While research about wine-related skin care claims renders somewhat mixed results, King says that, “theoretically,” the antioxidants from the drink can be beneficial in minimizing damage from free radicals. Free radicals often come from UV radiation and can affect the surface of the facial skin.
“I think one of the reasons why wine gets talked about a lot in this space [is] because wine has a lot of antioxidant properties like resveratrol, quercetin, polyphenols, and flavonoids,” she says. “Our skin gets damaged from free radicals in sun exposure, pollution, and other things, so we have learned that topical antioxidants are helpful for protecting our skin from this.”

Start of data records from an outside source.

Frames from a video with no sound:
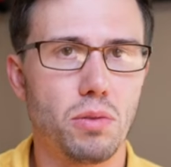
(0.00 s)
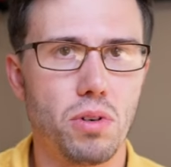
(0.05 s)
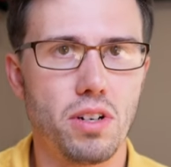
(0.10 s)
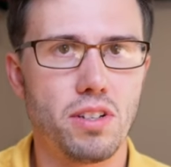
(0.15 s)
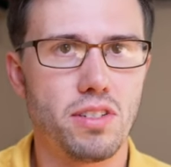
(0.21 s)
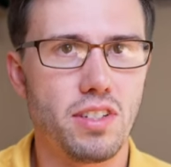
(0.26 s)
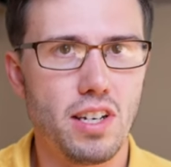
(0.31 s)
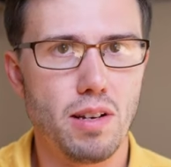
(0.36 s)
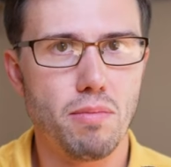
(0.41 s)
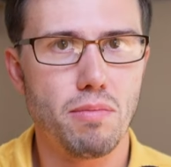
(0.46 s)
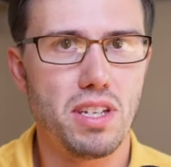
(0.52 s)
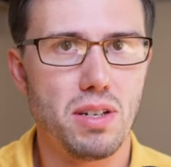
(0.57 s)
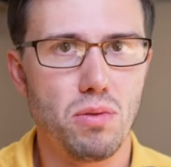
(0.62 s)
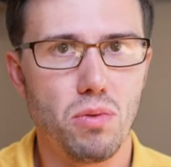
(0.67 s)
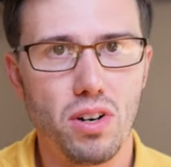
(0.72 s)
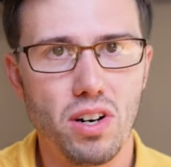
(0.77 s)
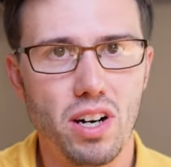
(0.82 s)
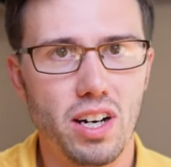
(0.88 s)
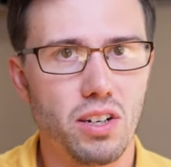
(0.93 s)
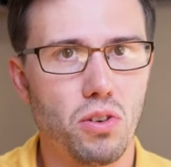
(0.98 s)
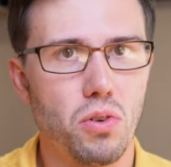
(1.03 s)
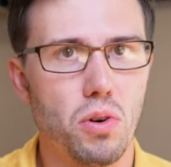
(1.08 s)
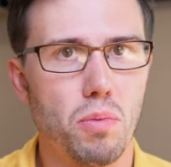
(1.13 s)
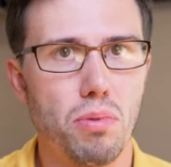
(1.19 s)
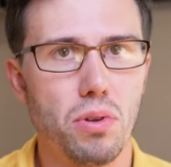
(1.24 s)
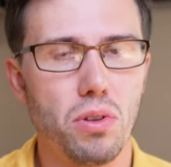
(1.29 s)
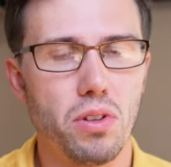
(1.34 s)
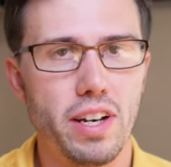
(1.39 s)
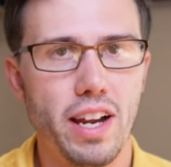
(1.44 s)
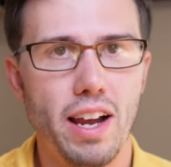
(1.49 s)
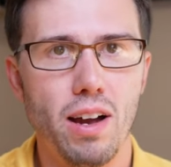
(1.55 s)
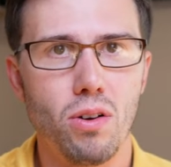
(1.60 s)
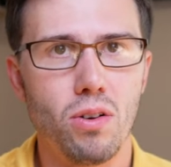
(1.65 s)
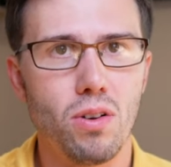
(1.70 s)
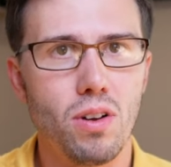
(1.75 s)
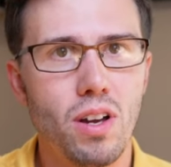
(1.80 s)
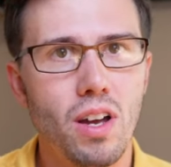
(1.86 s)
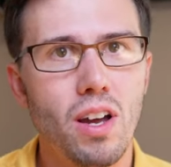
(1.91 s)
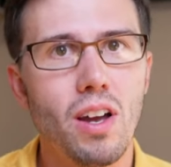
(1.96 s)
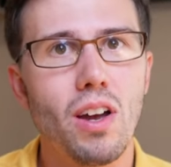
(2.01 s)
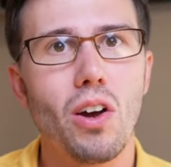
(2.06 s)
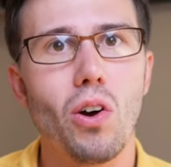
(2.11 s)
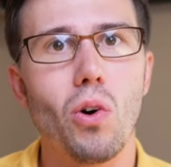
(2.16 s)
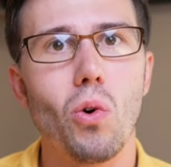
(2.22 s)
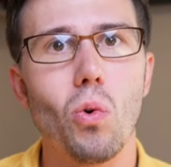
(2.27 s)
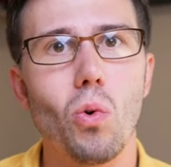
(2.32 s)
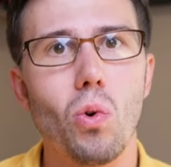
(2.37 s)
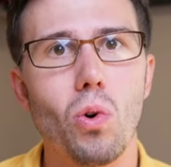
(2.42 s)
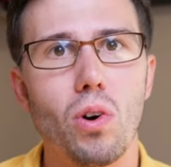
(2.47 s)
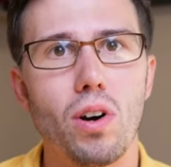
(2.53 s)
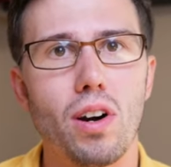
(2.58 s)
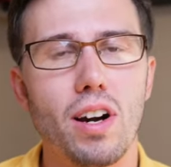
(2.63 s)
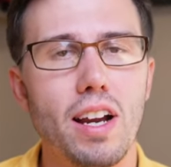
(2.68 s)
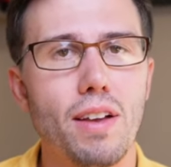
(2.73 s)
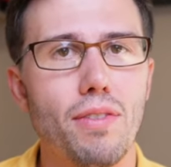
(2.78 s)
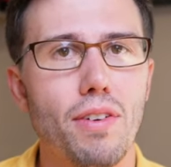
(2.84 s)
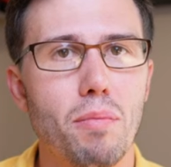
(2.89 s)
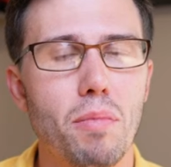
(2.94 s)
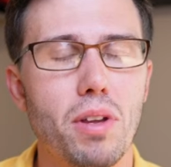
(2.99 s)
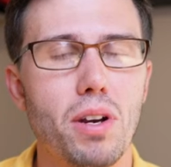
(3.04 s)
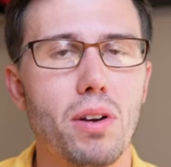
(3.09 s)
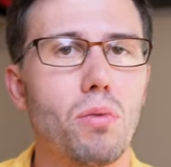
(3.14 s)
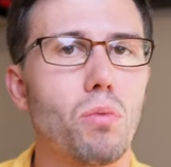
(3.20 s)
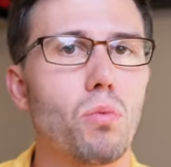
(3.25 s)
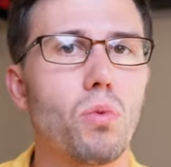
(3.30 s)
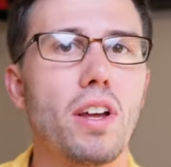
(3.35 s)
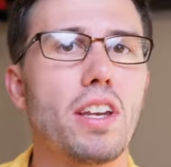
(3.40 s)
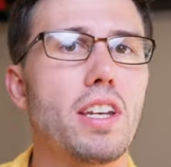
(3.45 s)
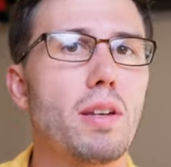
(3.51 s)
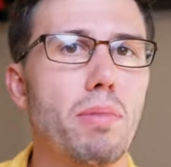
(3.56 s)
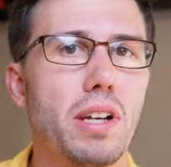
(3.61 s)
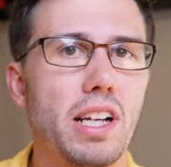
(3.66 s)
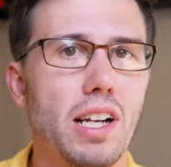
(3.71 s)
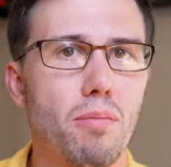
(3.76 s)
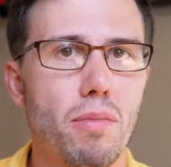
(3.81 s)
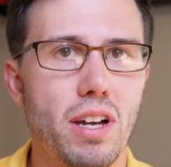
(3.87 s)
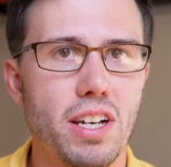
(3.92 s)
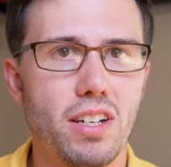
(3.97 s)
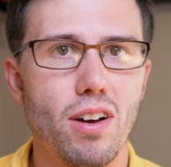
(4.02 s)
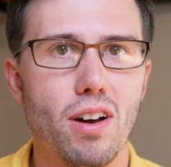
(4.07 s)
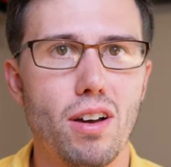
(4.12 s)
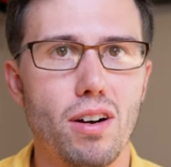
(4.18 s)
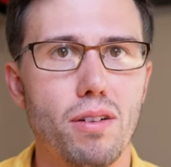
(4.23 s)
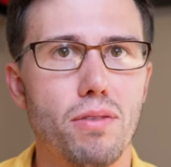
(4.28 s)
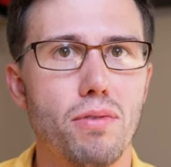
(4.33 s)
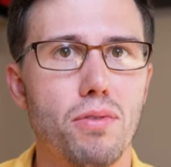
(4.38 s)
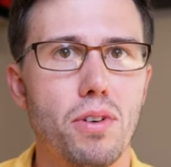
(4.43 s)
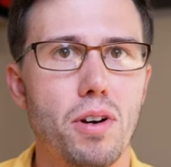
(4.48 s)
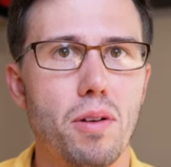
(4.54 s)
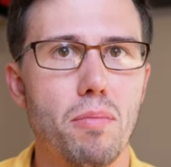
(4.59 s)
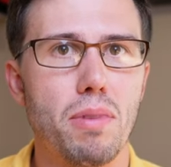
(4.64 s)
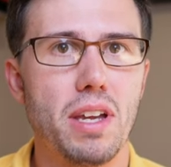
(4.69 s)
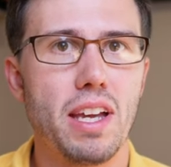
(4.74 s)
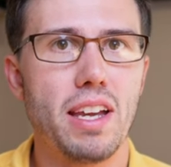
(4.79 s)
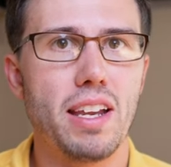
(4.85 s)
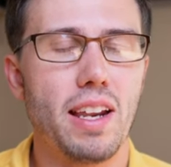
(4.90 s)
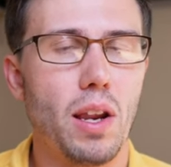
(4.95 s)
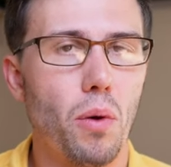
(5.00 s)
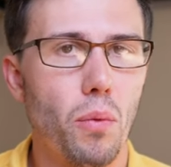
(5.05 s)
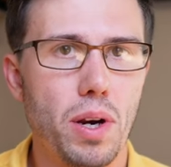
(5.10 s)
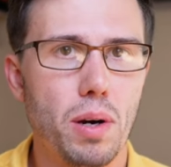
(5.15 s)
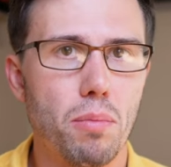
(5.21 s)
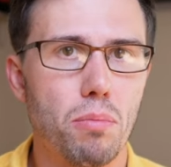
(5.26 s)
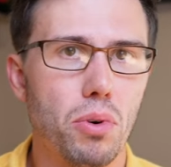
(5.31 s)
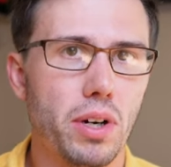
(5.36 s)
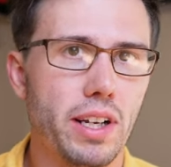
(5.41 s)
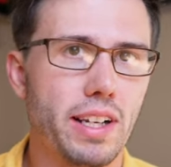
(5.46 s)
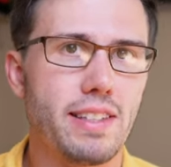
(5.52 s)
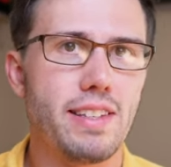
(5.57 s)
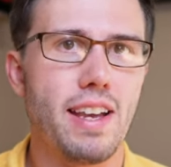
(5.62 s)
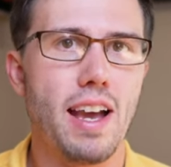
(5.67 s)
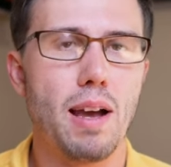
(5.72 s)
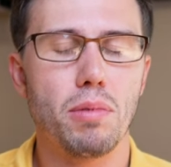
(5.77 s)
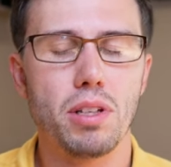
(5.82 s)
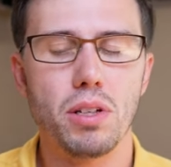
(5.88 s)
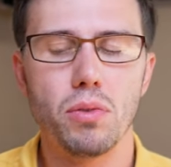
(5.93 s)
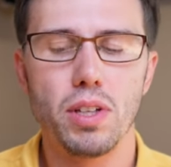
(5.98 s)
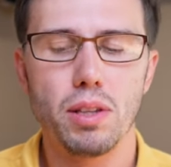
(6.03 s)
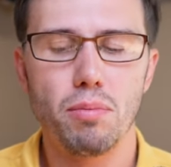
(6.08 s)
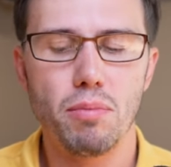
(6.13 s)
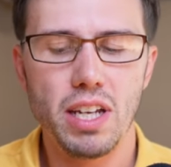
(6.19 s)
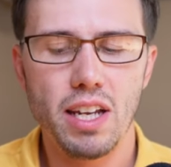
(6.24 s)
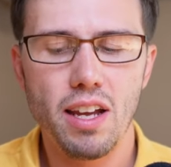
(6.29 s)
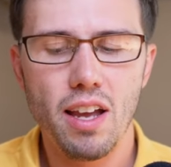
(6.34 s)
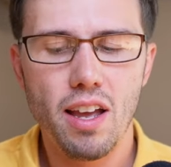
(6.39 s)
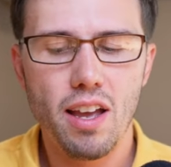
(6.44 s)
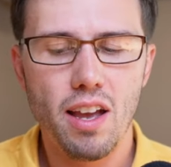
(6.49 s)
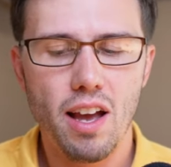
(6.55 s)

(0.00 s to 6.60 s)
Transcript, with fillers: where it's gonna be when I go to pull it out or if I'm gonna run to pick up my daughter for a bit and I wanna bring a tablet with me,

Skin-healthy ingredients aside, sometimes it really is just stellar branding that propels this viral trend.
Over at Lush Cosmetics, a chain of body and bath stores popular in the United States and U.K., alcohol serves as the key inspiration for several product selections. Similar to boozy-named products at blow dry salon DryBar, it’s a blend of what’s happening over at Monkey Musk and the healing benefits of targeted skin care products.
Lush’s Hot Toddy shower gel provides an alluring aroma that isn’t all that different from the classic cocktail. (Consistent with the product’s listed aroma notes, this shower gel smells delightfully sharp, similar to the spirit-forward drink.)
While the Hot Toddy’s intoxicating effects are in name only, the brand’s stout-infused Golden Cap Solid Conditioner also utilizes the beer’s sugar and protein content to add softness and shine.
Online, TikTok content creator @hydrationceo (real name Rachel) says she’s also noticed an uptick in buzz about alcohol-adjacent products. It’s a signal of a shifting drinks culture, she tells VinePair over email.
“I feel like more and more people are moving away from spending evenings at the bar and are opting to spend evenings at home doing a wine-infused skincare mask instead,” she says. “For people who are sober-curious, it seems like a fun way to indulge without the hangover.”
While King says some products — like luxurious red wine baths, which don’t typically absorb into the skin like targeted skin care — can be all hype without the benefits, there’s still a lot left to learn. Both the beauty and alcohol industry are still growing in tandem, as the Monkey Shoulder’s Mains tells VinePair.
“As people find the benefits of different grains on our skin in the beauty industry, you notice a lot of trends being inspired by different distillation methods,” she says. “Most master distillers have chemical engineering degrees, and it’s the same thing in the makeup and perfume industry. That is, at the heart of it: understanding the chemical makeup of what these products do, whether it’s putting them in a barrel and aging them or distilling them.”
So whether one is spritzing on a whisky-scented musk or enjoying a soothing sake mask, it’s never been easier to indulge in a luxurious alcoholic beverage — and drink one, too.